High atop the rock cliffs, members of the Mormon militia looked down. There some 1,200 men were on the mountaintops, but they had it rigged to look like they were many more. They blackened tree trunks and stuck them out over the cliffs to look like cannons and built huge bonfires to make it appear as if Genghis Khan's entire army was up there.
Cumming took in the scene and reported back to Army commander Albert Johnston that not only was Brigham Young in a negotiating mood but Johnston's Army would get massacred if it tried to pass through Echo Canyon.
It wasn't long after that the so-called Utah War, also known as Buchanan's Blunder, ended before it began.
They say you can still see some of those bulwarks the Mormon militia built, although all I saw were steep cliffs.

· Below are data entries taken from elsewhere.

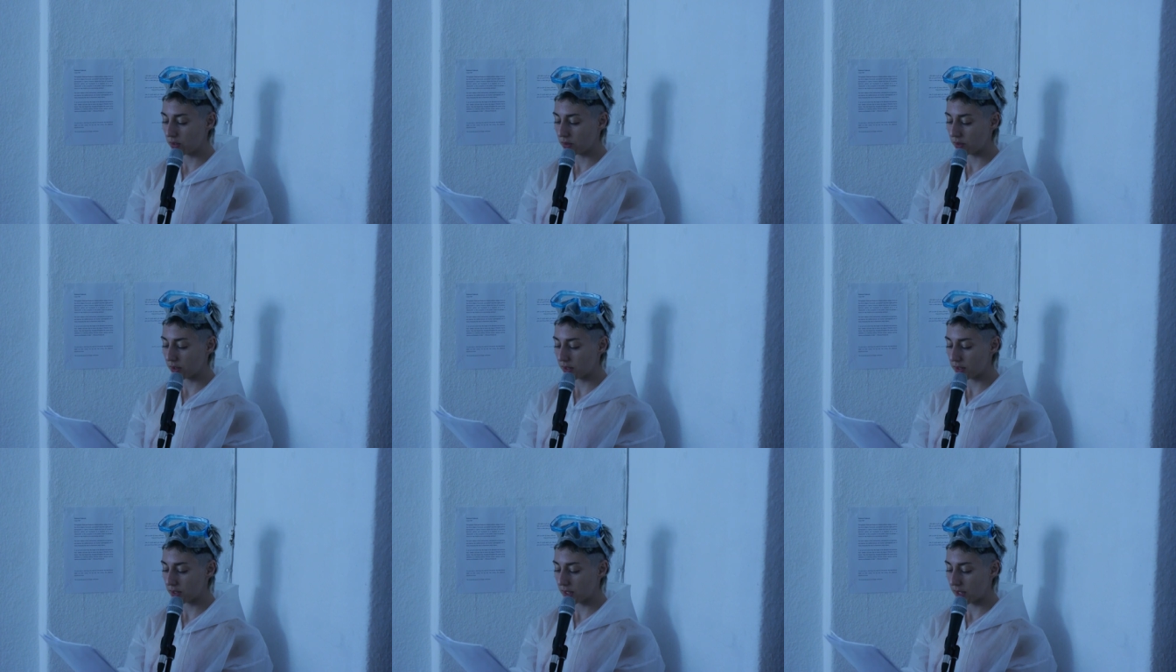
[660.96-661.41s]

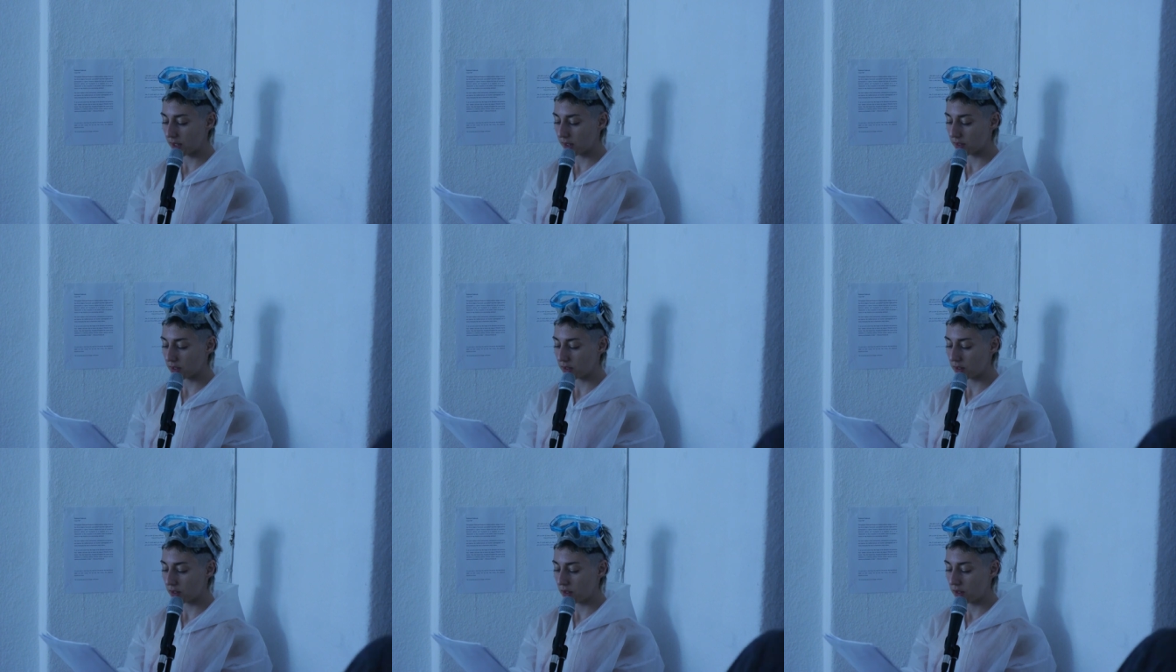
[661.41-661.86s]
during
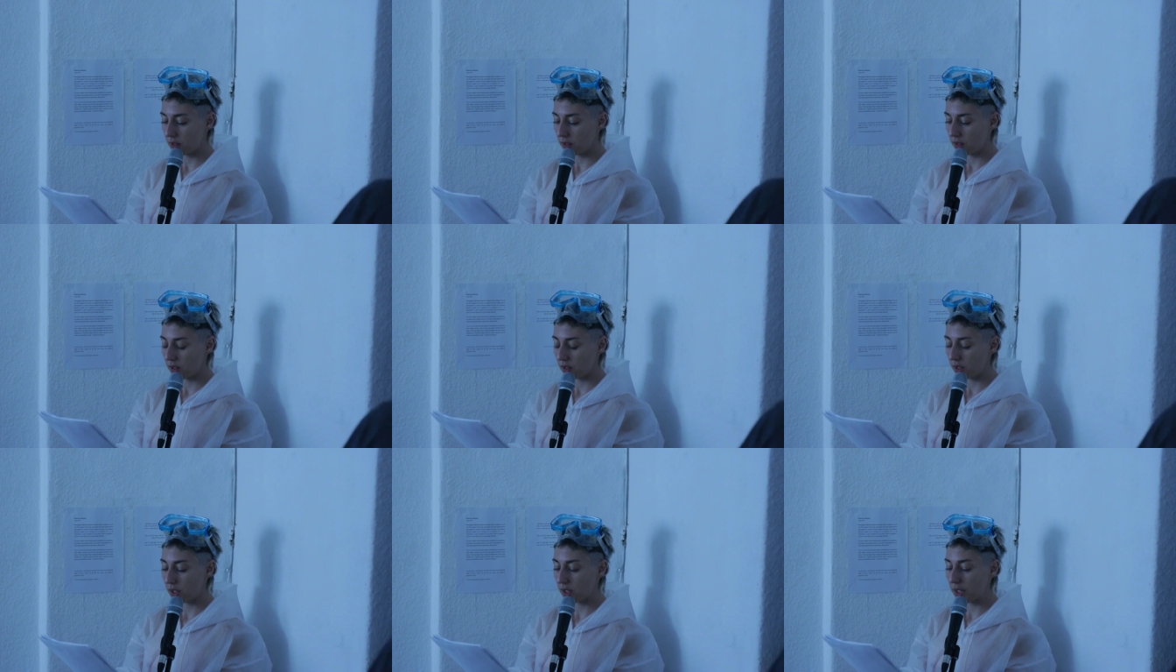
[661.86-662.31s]
sex,
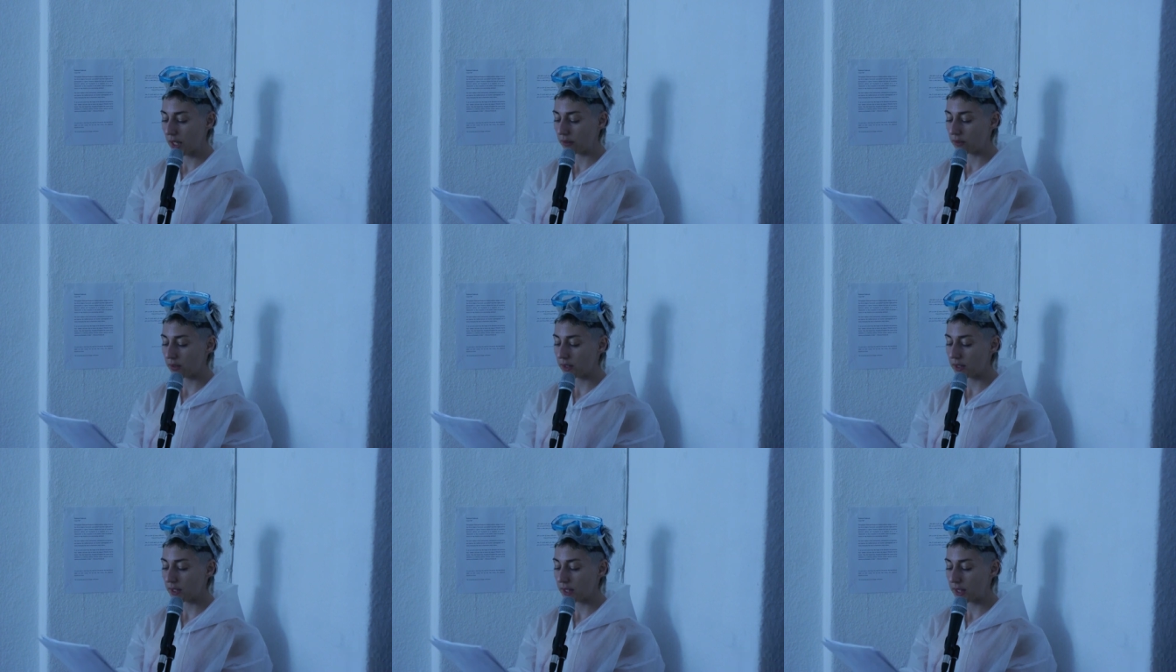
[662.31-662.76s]

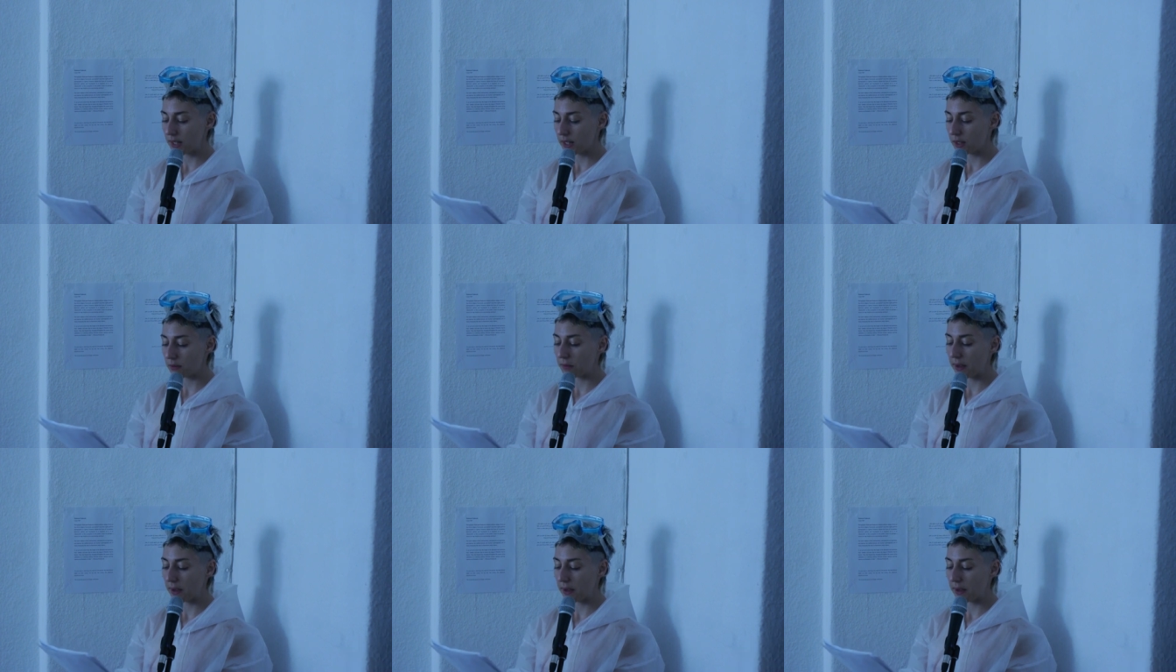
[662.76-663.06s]
11 science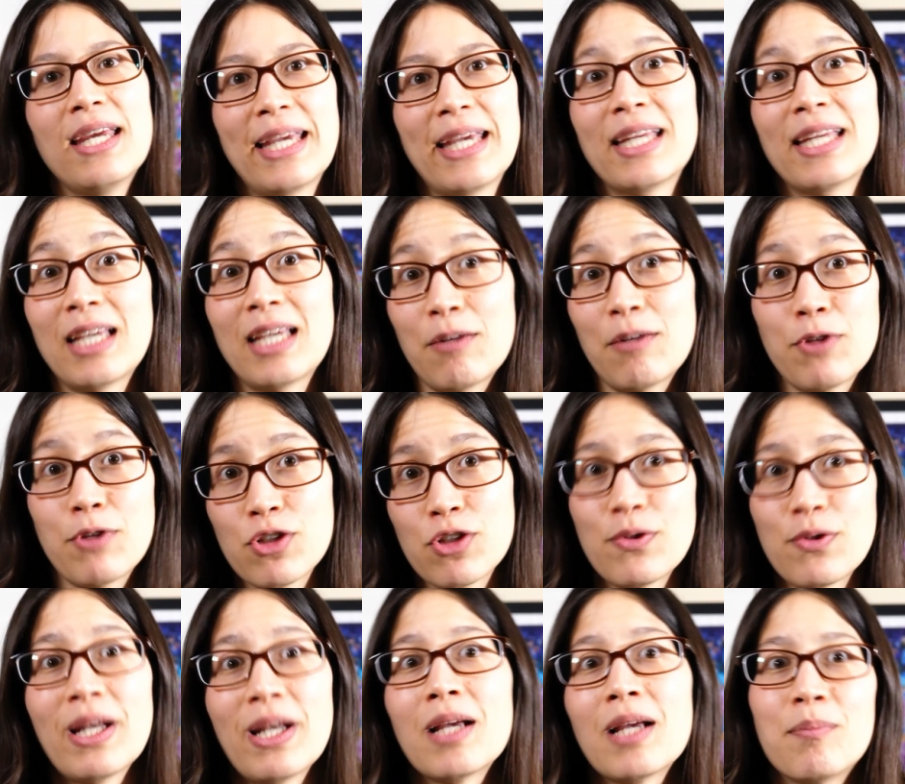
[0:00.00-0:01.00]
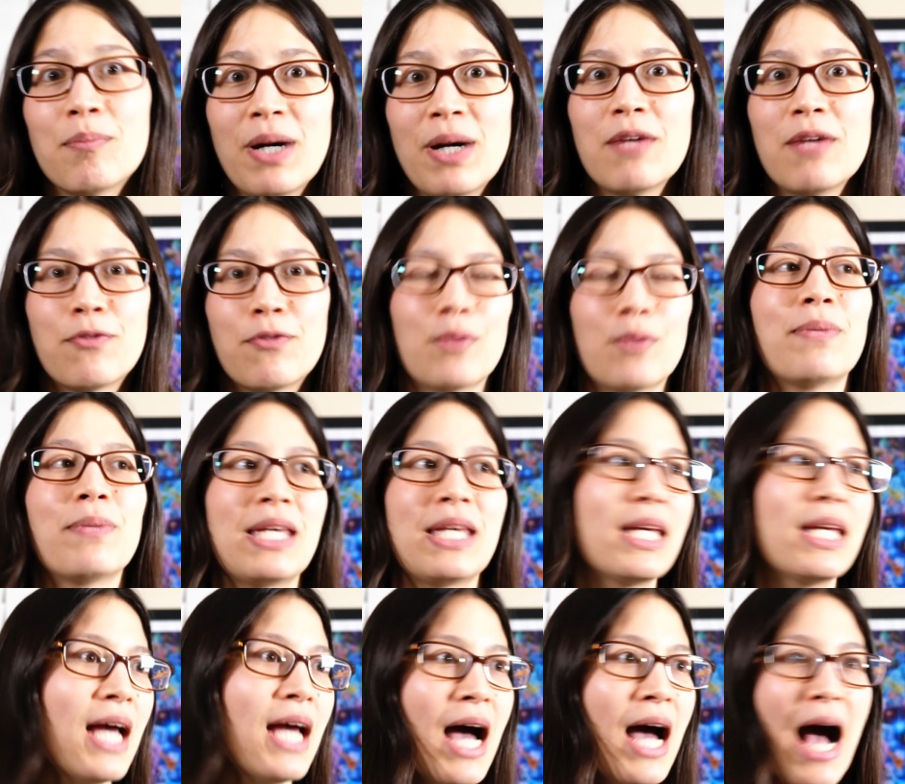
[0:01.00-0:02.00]
it can get frustrating. But for
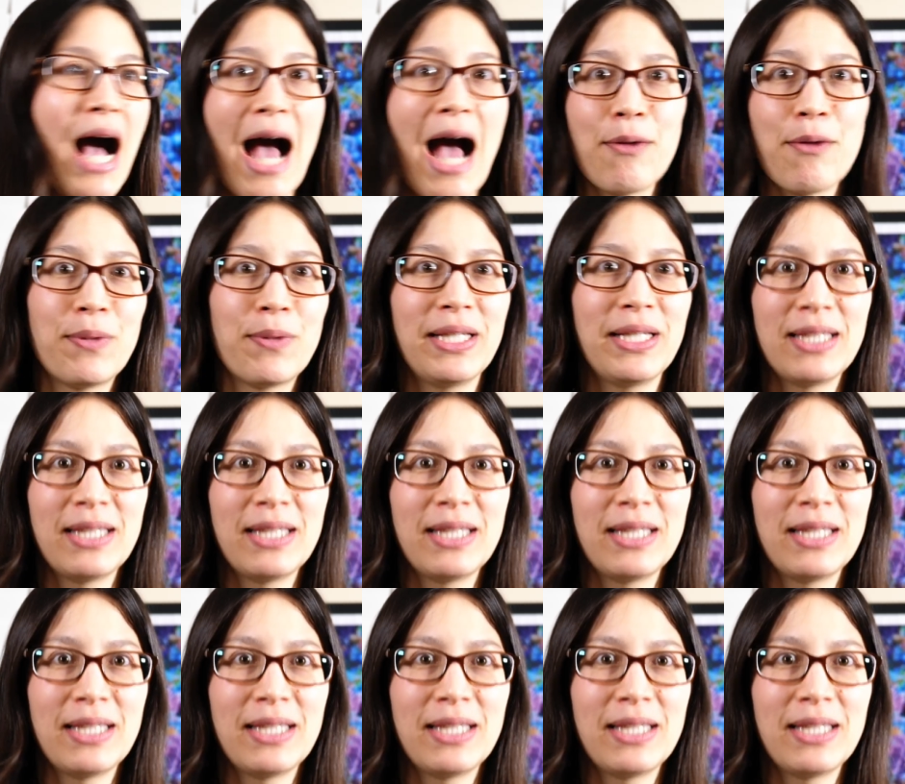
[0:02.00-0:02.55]
me, I really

But I did see what must qualify as the oldest advertisement in Utah. At a place called Billboard Bluff, just west of the railroad tracks about halfway along the nine-mile road, the words "Plantation Bitters" are painted on the side of a large flat rock. The white letters were painted after the railroad arrived in 1869, visible to every passenger train that passed on the way to, or from, Ogden.
Plantation Bitters, the history books say, was a "medicine" that contained mostly rum and is no longer available.
It's gone the way of the California and Mormon trails, the Pony Express, the passenger train, the Lincoln Highway — and those blackened tree trunks Alfred Cumming could have sworn were cannons.
Lee Benson's About Utah column runs Monday and Friday.